His name comes up several times in the local history book, “Sawmills, Citrus, Critters and Crackers: Life in Early Lutz,” by Elizabeth Riegler MacManus and Susan MacManus.
He and his brother, Calvin, were part of the ribbon-cutting ceremony when the former Vernon Road, a sand trail, was paved in the 1930s and turned into what is now known as Lutz Lake Fern Road.

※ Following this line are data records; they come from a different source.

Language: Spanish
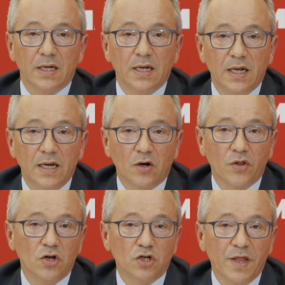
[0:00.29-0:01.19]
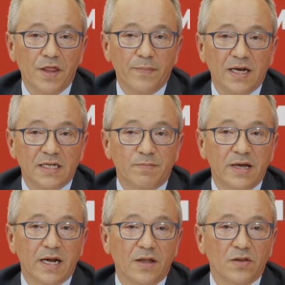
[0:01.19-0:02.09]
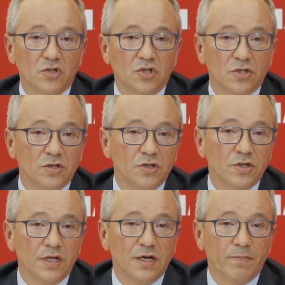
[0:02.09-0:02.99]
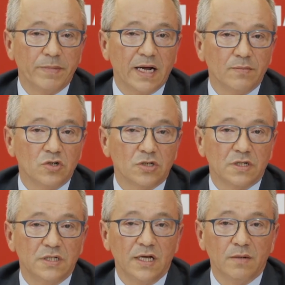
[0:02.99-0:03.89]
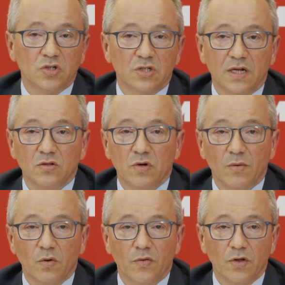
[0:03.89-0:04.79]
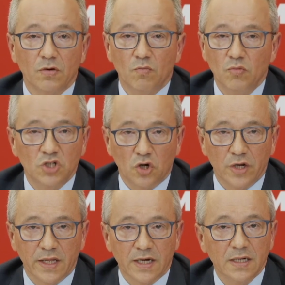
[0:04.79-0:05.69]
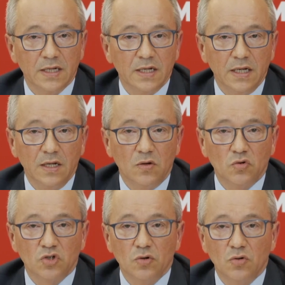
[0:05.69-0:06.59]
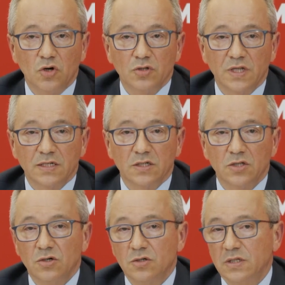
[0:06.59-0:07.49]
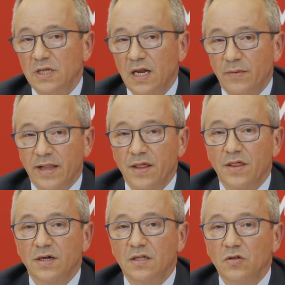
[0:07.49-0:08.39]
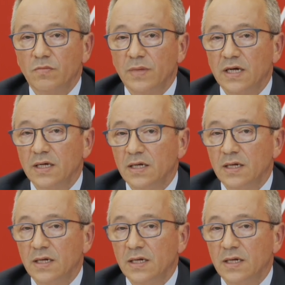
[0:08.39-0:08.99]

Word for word: el negocio en los principales mercados donde operamos sigue mostrando una evolución muy sólida, incluso en un contexto de elevada incertidumbre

The twin boys rode in a Model T flatbed truck, holding little American flags at the ceremony, the local history book recounts.
The book also shares the story about Newberger attempting, but ultimately failing, to rescue a 7-year-old boy who drowned near First United Methodist Church of Lutz.
After being involved in Lutz for decades, Newberger retired from a 30-year career with Anheuser-Busch and moved to Webster, Wisconsin, in 1993.
Although he has passed on, the name Newberger will live on in Lutz, thanks to the road that has existed since the late 1800s.
Originally, it was a dirt trail that led to the residence of Wolfgang and Mary Newberger, Carl’s great grandparents.
Briefly it was renamed Feinsinger Road, after other early settlers of the area. But it reverted back to Newberger Road to honor longtime lawman and former Tampa Chief of Police Fred Newberger.
“We’re very proud of that road,” Hevel added.
A Celebration of Life Ceremony for Newberger is scheduled on Aug. 13 at 11 a.m., at Lutz Community Church, 601 Sunset Lane, in Lutz, the same one he helped to build back when it was Tims Memorial.
His family expects several members of the community to be there, and possibly they will share stories.
It won’t be a depressing affair, his daughter said.
“We’re going to have an uplifting ceremony. Because that’s who he was. He had funny stories, so it’s not going to be all depressing and what not. We’re going to celebrate my dad’s life, much of it that was here in Lutz.”
She added: “My cousin, Barry (Newberger), who was Calvin’s son, will have even more stories to tell at the ceremony. That’s just who Carl, and Calvin, were — always involved in something.”
Carl is survived by his wife, Suzanne; his daughter, Tina Hevel and Robert Hardy; his granddaughter, Jessica Vickery and Jason Vickery; great-granddaughter, Bella Vickery; and his first wife, Phyllis Newberger, and his stepson, Pete Okins.
His survivors also include several nieces and nephews in Lutz and Land O’ Lakes.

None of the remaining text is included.